Die letzten Jahre zeigten, dass Biathlon-Übertragungen aus Kanada und den USA im TV-Publikum eher schwach liefen. Warum funktioniert der Sport hierzulande trotzdem so hervorragend – besonders am Wochenende am Nachmittag?
Ich glaube, die Faszination für Biathlon hat damit zu tun, dass dieser Sport durch die 2 in 1 – Disziplin so unberechenbar ist. Selbst wer auf der vorletzten Runde in der Loipe 20 Sekunden vorn liegt, kann den Platz auf dem Podium beim letzten Schießen durch Fehler noch verlieren. Warum man sich das gern am Wochenende nachmittags im TV ansieht? Vielleicht weil es einfach eine Art „Kaminfeuer“-Effekt im meist ja grauen und nicht schneeweißen Winter-Alltag erzeugt. Wohlige Winterstimmung bei knisternder Spannung. Vielleicht machts die Mischung. Und die wirkt am Nachmittag besser als am Abend. Vielleicht.
Die Fans sehen Biathlon als „Heimat-Sportart“, obwohl er international ist. Spüren Sie beim Drehen, wie groß die Fallhöhe zwischen Volksnähe und absoluter Hochleistung tatsächlich ist?
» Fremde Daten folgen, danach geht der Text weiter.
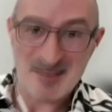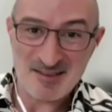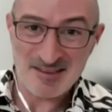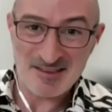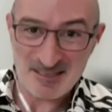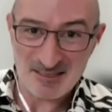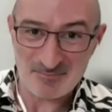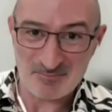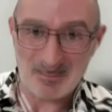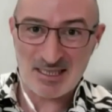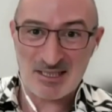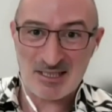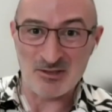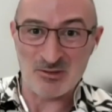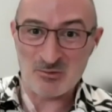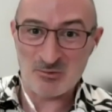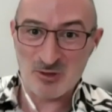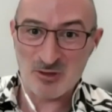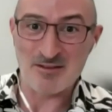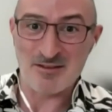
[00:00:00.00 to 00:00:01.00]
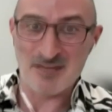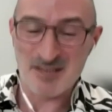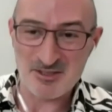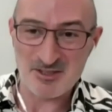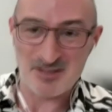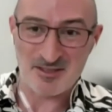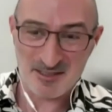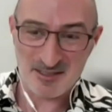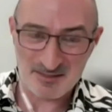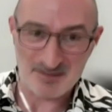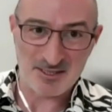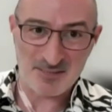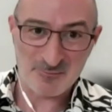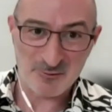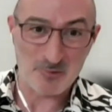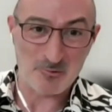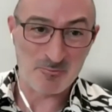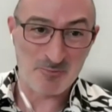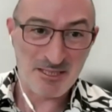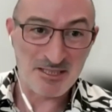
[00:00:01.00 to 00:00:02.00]
think about what digital
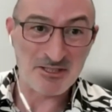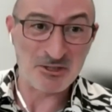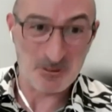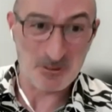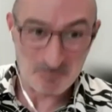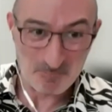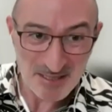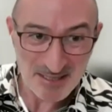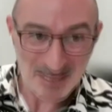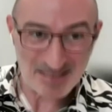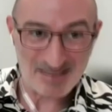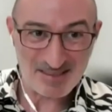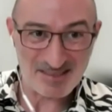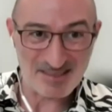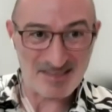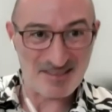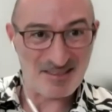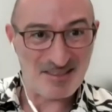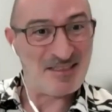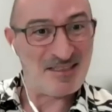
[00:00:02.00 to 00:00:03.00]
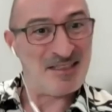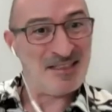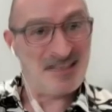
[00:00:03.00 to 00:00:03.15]
transformation means,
Ich habe erlebt, wie laut es im Stadion ist, wenn die Athletlnnen zum Schießstand kommen. Mit 180 Puls wohlgemerkt. Sich dann nur auf diese Scheibe zu konzentrieren, während hinter einem das Publikum lautstark jeden Treffer bejubelt oder jeden Fehlschuss deutlich betrauert – das ist eine unglaubliche Leistung. Ich kann mir vorstellen, in diesen Momenten wünscht sich der eine oder andere, die Zuschauer wären nicht da. Ansonsten lieben und genießen es die AthletInnen jedoch sehr, von den Massen gepusht zu werden. Insofern gibt es auch hier die Gegensätzlichkeit, die diese Sportart auszeichnet und so reizvoll macht.
Die Serie steht stark für Transparenz: Druck, Streit, Fehler, Verletzungen. Glauben Sie, dass zukünftige Sport-Dokus im ZDF und anderswo ebenfalls diesen mutigen Grad an Offenheit haben müssen?
Diese Offenheit ist Voraussetzung, um diese Art von emotional geführtem Storytelling anhand einzelner Charaktere erreichen zu können. Dabei geht es gar nicht darum, immer weiter in die Privatsphären der Protagonisten vordringen zu müssen, wenn es nicht auf die Geschichte einzahlt oder die XY. Traineransprache sehen zu können. Aber es geht um die Offenheit, Konflikte oder Probleme nicht auszuschließen, da sie das Salz in der Dramaturgie sind. Wichtig ist, dass sich dann alle Beteiligte vertrauen, das das Geschehene oder Gehörte angemessen eingeordnet und dramatisch verarbeitet werden kann. Insofern muss man (fast alles) drehen können - und dann im Schnitt sehen, wie man damit umgeht. Wichtig ist zu erkennen: Es geht in erster Linie um Spannung, Emotionen, Unterhaltung, nicht um journalistische Aufarbeitung.
Und zum Schluss: Hatten Sie beim Drehen einen Moment, bei dem Sie dachten: Genau deshalb ist Biathlon in Deutschland so beliebt – egal ob Sieg, Sturz oder Tränen?
Es war eher der Moment, als ich die Serie fertiggestellt hatte. Ich empfand Freude, Dankbarkeit und auch ein wenig Stolz darüber, dass uns die deutschen Biathletinnen und Biathleten ermöglicht haben zu erzählen, warum sie und ihre Sportart in Deutschland so beliebt sind. Es liegt nämlich nicht nur am Sport, an der Leistung und am Erfolg, sondern es sind einfach faszinierende Charaktere und liebenswerte Menschen, die diesen Sport professionell betreiben – und damit sicher keine Reichtümer anhäufen. Trotzdem tun sie sich diese Strapazen Jahr für Jahr an. Und wir können jetzt erstmals zeigen, was das heißt.
Danke für Ihre Zeit!
«Biathlon Nation - Ein Team. Eine Mission.» startet am heutigen Dienstag (gegen 17.25 Uhr) und wird am Mittwoch (17.30 Uhr) fortgesetzt. Die Doku-Reihe läuft im Anschluss an die Biathlon-Übertragungen vom ZDF. Alle Folgen sind seit vergangener Woche schon in der ZDFmediathek.